*PROBLEM DETAILS*. Please filter the data below down to the lines holding the string "Transcript".
§ §
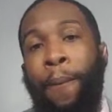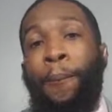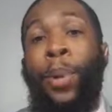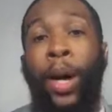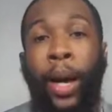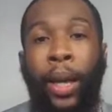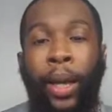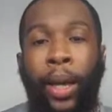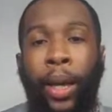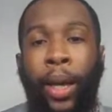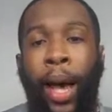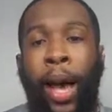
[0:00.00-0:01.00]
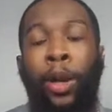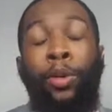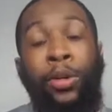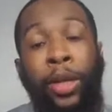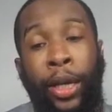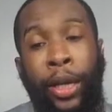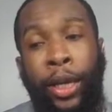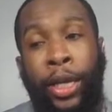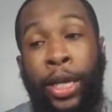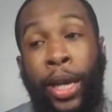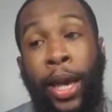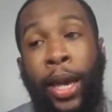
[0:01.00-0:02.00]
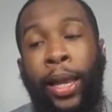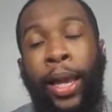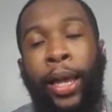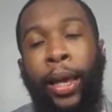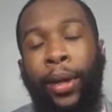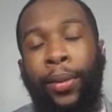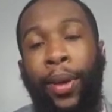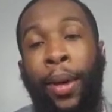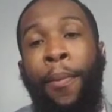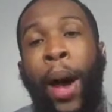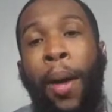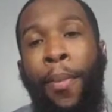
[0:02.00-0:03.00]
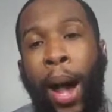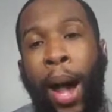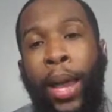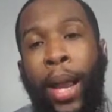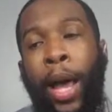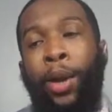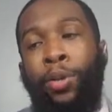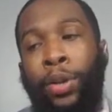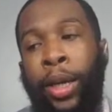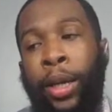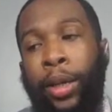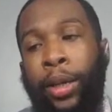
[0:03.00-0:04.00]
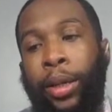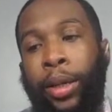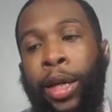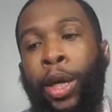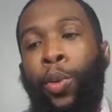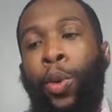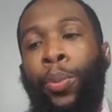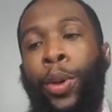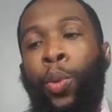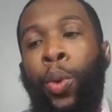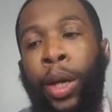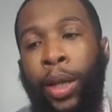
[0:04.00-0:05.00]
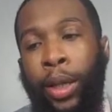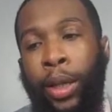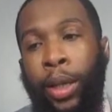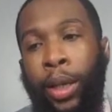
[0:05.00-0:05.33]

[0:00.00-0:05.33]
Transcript: But I don't think in my mind, I don't think he will be willing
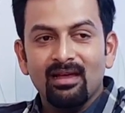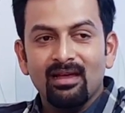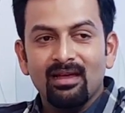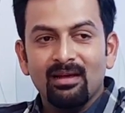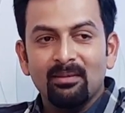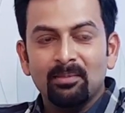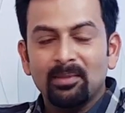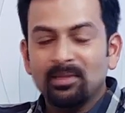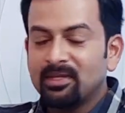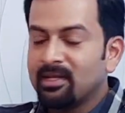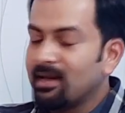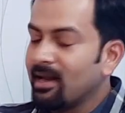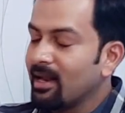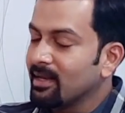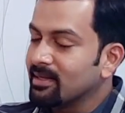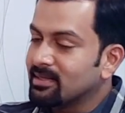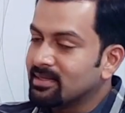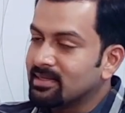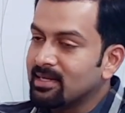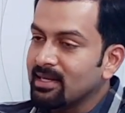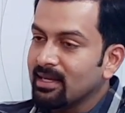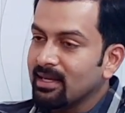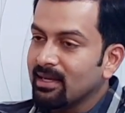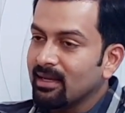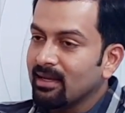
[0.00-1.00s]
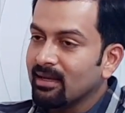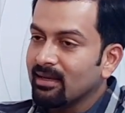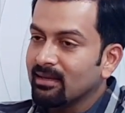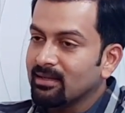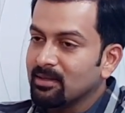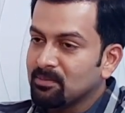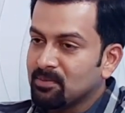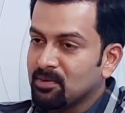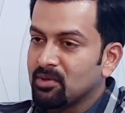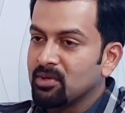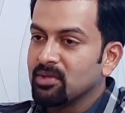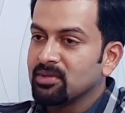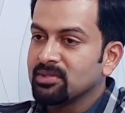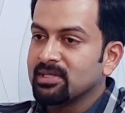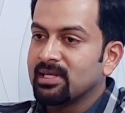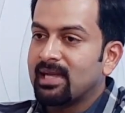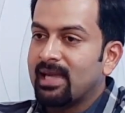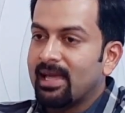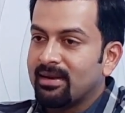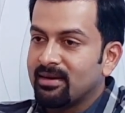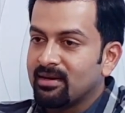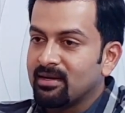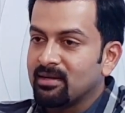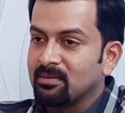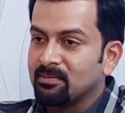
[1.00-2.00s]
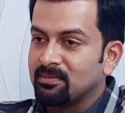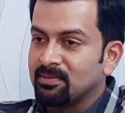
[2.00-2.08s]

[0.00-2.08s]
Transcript: But the next day, the producer landed up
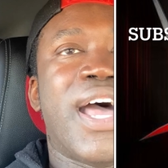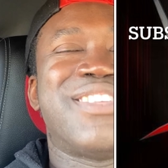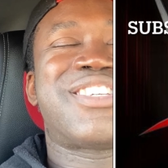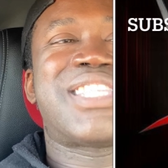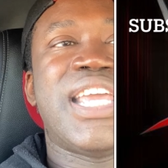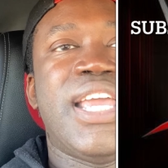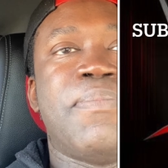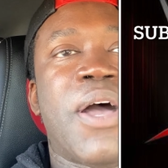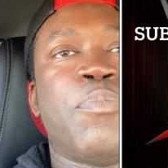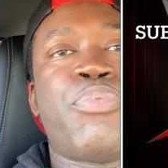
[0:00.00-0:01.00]
and steam
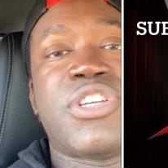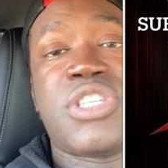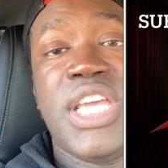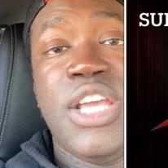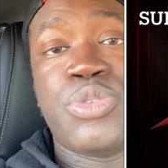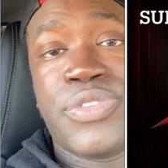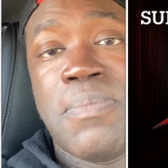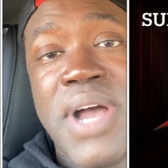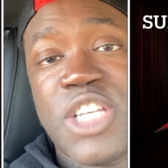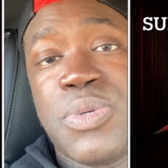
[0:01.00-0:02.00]
and prestige of the
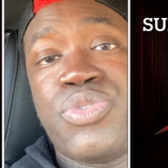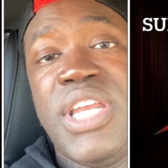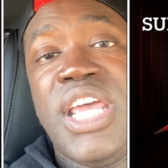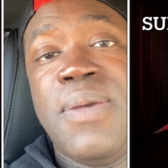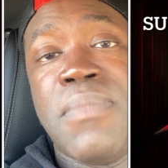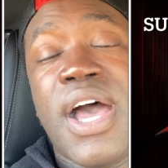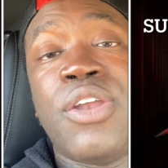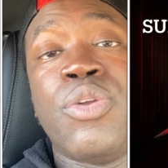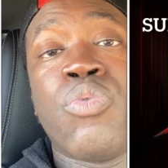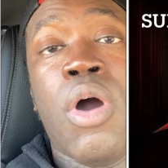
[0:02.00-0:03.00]
match between him
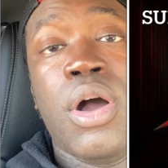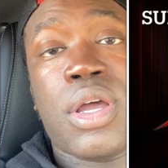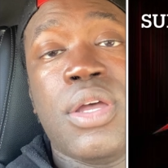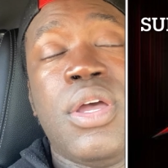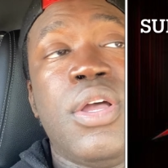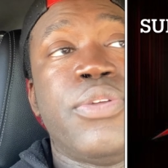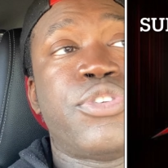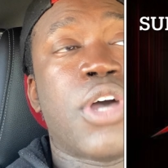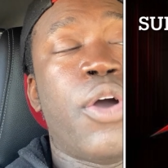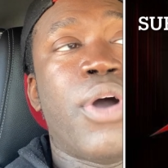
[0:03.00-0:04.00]
and The Rock.
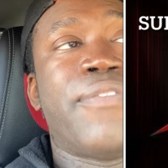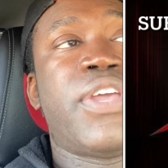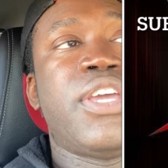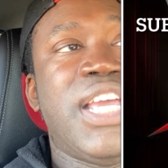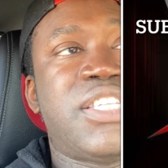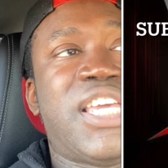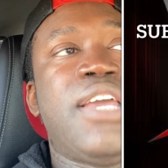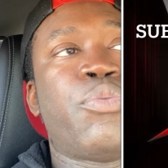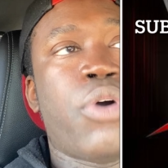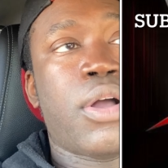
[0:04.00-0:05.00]
So I think you need to keep The Rock.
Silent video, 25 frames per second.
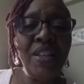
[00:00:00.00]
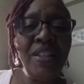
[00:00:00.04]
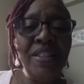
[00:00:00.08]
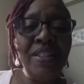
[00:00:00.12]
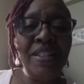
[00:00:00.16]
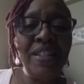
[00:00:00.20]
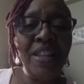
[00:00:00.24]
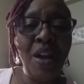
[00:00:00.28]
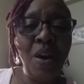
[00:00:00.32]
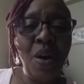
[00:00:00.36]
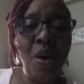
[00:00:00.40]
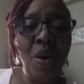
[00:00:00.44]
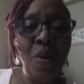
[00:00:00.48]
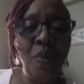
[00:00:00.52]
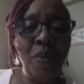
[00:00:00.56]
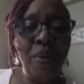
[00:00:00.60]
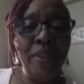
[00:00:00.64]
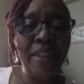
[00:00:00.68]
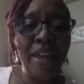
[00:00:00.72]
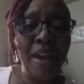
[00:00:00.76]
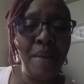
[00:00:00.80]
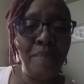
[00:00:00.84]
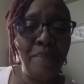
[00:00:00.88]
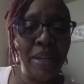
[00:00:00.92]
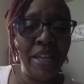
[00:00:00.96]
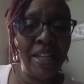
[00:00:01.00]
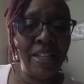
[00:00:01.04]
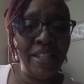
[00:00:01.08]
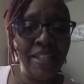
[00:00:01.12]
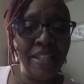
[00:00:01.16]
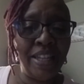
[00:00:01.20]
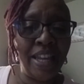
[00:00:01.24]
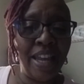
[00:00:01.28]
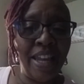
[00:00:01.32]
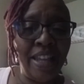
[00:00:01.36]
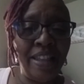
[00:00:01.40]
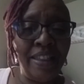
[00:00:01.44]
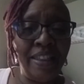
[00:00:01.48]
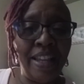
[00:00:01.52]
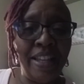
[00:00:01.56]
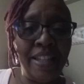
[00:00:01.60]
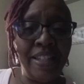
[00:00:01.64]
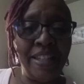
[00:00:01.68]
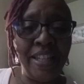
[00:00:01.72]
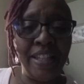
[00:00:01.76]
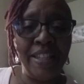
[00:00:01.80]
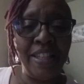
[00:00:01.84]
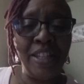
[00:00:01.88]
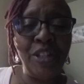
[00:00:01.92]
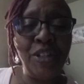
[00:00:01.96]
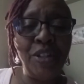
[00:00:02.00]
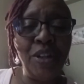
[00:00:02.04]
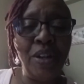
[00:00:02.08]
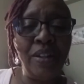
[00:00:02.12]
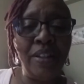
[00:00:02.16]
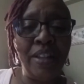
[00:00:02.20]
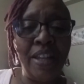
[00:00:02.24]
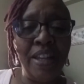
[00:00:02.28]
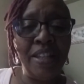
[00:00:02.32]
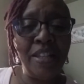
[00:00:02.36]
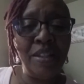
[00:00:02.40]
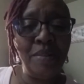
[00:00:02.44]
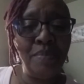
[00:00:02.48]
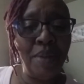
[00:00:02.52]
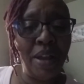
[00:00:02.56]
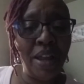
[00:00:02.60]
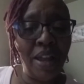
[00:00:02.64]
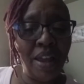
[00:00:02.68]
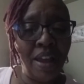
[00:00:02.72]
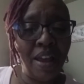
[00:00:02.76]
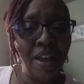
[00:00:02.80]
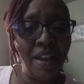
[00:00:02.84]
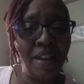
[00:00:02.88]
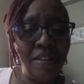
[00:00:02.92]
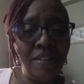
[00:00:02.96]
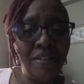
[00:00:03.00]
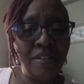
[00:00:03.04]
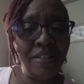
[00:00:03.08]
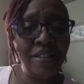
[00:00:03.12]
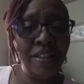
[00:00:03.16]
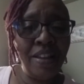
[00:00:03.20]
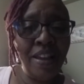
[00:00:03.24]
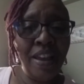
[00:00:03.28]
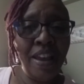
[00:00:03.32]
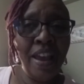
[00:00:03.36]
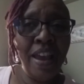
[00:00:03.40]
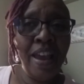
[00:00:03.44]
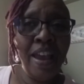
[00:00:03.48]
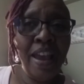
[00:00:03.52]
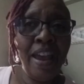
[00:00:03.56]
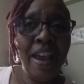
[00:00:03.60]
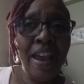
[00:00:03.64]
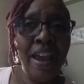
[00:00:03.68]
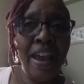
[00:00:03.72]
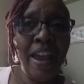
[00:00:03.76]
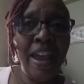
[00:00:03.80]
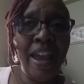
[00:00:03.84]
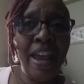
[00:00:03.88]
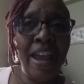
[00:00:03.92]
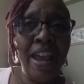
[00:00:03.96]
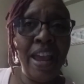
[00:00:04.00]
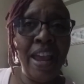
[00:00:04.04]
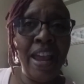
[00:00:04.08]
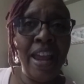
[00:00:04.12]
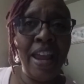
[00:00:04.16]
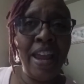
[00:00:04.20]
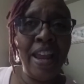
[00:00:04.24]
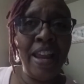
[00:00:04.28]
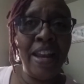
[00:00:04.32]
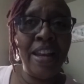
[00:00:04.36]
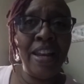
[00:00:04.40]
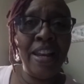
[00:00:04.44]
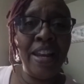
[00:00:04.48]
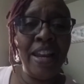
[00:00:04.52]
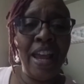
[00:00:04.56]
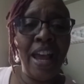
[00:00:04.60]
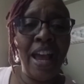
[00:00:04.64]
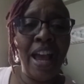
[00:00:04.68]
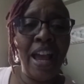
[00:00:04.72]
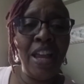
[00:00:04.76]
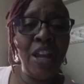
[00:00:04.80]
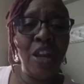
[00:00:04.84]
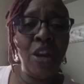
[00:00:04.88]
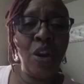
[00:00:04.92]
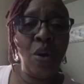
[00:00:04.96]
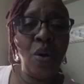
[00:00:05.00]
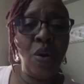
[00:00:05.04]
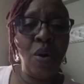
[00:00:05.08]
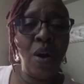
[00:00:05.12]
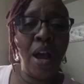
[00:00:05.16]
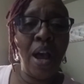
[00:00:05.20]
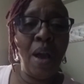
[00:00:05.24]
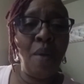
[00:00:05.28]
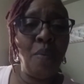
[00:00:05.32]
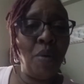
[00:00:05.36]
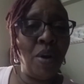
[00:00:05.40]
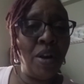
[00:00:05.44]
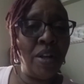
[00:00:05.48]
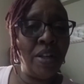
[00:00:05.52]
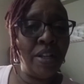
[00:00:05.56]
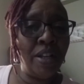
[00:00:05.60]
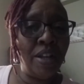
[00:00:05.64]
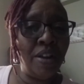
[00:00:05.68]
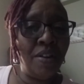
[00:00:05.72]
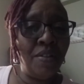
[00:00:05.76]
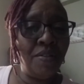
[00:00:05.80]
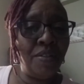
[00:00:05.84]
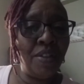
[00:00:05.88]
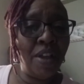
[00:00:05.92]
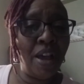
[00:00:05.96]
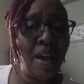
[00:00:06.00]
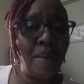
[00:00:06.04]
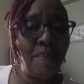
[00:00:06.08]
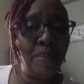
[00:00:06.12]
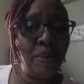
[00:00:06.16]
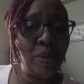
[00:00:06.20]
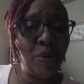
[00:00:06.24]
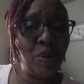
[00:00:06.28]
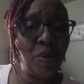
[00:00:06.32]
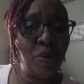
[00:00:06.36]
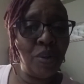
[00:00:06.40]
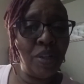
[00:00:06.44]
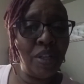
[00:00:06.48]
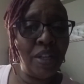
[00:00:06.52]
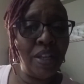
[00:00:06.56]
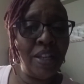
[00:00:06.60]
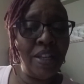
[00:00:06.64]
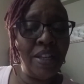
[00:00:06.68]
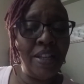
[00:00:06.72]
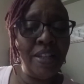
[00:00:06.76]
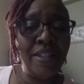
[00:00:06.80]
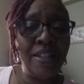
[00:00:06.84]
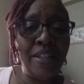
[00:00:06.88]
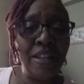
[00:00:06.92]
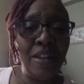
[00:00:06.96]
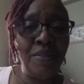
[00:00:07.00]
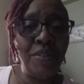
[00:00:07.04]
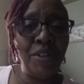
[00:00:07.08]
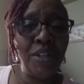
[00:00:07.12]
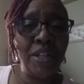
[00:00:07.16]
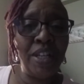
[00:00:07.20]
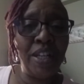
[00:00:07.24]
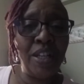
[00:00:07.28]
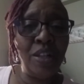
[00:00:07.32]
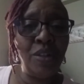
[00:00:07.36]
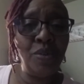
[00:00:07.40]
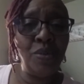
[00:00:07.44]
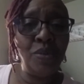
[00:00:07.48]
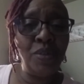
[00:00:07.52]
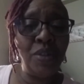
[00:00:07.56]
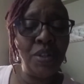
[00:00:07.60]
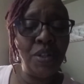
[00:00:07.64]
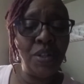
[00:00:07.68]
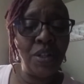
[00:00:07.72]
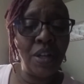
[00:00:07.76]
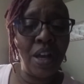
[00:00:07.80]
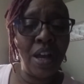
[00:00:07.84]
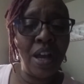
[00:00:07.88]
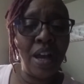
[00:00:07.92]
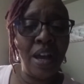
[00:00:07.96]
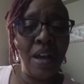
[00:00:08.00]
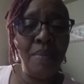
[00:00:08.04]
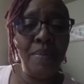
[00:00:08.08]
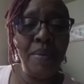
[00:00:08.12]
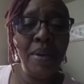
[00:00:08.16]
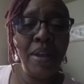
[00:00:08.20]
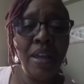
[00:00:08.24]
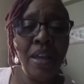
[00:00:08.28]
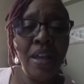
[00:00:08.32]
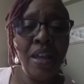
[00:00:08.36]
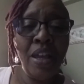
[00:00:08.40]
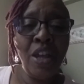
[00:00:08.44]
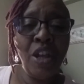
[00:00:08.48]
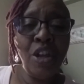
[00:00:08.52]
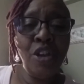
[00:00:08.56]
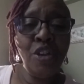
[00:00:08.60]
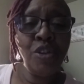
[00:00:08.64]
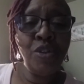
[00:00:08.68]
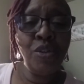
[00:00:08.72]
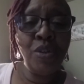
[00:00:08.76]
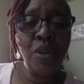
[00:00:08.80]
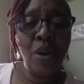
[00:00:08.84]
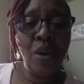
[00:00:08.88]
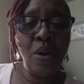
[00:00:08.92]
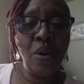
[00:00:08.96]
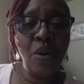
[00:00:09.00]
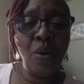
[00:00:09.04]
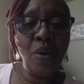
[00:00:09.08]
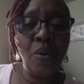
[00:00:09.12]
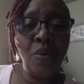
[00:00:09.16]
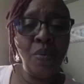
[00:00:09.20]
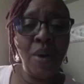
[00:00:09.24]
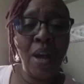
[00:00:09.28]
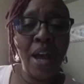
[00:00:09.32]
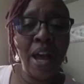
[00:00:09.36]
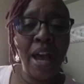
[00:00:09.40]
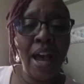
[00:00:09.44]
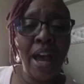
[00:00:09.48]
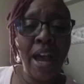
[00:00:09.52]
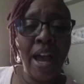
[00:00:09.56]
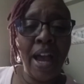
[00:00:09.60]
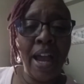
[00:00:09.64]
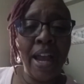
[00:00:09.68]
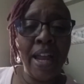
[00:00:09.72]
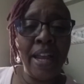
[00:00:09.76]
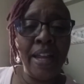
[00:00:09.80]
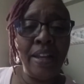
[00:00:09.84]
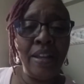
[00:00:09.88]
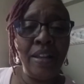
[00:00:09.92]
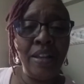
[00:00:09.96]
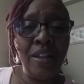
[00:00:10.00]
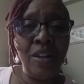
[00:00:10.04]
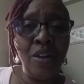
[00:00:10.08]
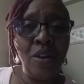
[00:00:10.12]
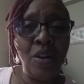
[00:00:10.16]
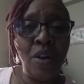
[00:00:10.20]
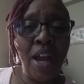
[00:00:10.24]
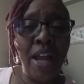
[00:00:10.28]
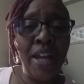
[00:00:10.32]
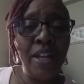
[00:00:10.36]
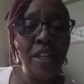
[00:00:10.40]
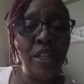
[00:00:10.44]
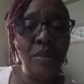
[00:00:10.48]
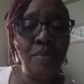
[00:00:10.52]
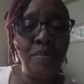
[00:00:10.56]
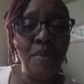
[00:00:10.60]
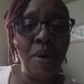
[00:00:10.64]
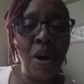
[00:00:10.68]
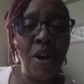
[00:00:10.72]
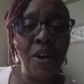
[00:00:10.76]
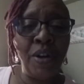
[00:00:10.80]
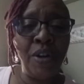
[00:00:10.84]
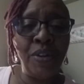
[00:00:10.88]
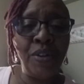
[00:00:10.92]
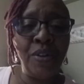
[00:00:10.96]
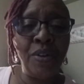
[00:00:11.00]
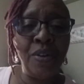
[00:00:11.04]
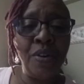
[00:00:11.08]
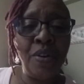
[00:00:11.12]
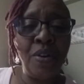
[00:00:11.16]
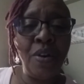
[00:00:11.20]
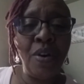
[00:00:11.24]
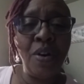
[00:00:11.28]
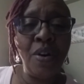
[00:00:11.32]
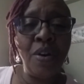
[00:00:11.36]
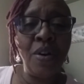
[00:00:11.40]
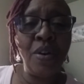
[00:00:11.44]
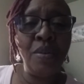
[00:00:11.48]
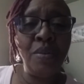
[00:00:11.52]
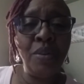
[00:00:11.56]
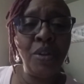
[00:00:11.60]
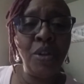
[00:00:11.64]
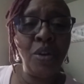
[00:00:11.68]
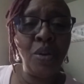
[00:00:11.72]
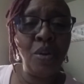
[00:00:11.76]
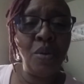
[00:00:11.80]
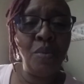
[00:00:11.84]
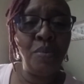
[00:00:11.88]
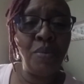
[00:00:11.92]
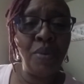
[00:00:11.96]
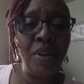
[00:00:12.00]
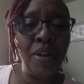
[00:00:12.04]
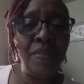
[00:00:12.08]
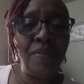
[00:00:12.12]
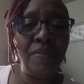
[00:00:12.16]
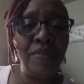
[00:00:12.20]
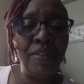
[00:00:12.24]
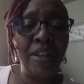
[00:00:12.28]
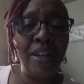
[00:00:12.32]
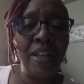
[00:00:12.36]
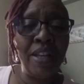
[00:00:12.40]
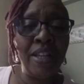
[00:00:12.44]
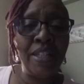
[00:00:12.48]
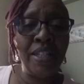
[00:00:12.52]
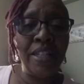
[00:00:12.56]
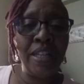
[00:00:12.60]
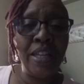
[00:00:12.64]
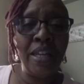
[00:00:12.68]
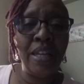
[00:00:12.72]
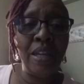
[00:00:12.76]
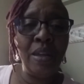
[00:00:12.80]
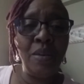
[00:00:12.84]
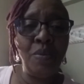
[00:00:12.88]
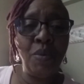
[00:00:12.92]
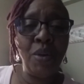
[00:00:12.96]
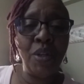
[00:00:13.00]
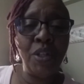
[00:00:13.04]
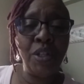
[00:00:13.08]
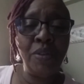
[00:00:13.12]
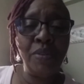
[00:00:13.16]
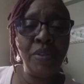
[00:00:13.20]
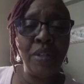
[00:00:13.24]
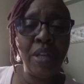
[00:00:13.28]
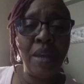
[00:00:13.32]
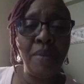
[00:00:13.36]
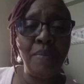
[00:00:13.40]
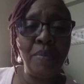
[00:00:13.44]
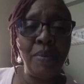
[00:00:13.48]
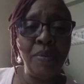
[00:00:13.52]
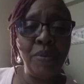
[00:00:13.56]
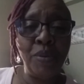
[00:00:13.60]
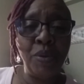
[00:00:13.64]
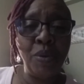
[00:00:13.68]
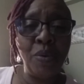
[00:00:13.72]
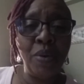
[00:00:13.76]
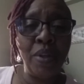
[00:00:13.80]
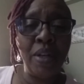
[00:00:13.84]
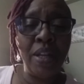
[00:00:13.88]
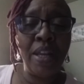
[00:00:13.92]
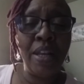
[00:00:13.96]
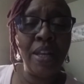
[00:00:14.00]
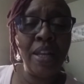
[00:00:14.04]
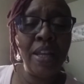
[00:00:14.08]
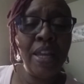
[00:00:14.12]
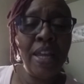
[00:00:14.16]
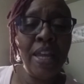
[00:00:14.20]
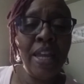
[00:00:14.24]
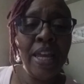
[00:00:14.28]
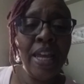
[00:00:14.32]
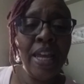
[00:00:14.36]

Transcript: So, with that being said, they sent this young lady to my house, and I wanted to give her the opportunity to see if she can do the job. So I just monitor her, briefly to see what she was capable of doing, and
§ §
*ANSWER TO THIS TASK*.
Transcript: But I don't think in my mind, I don't think he will be willing
Transcript: But the next day, the producer landed up
Transcript: So, with that being said, they sent this young lady to my house, and I wanted to give her the opportunity to see if she can do the job. So I just monitor her, briefly to see what she was capable of doing, and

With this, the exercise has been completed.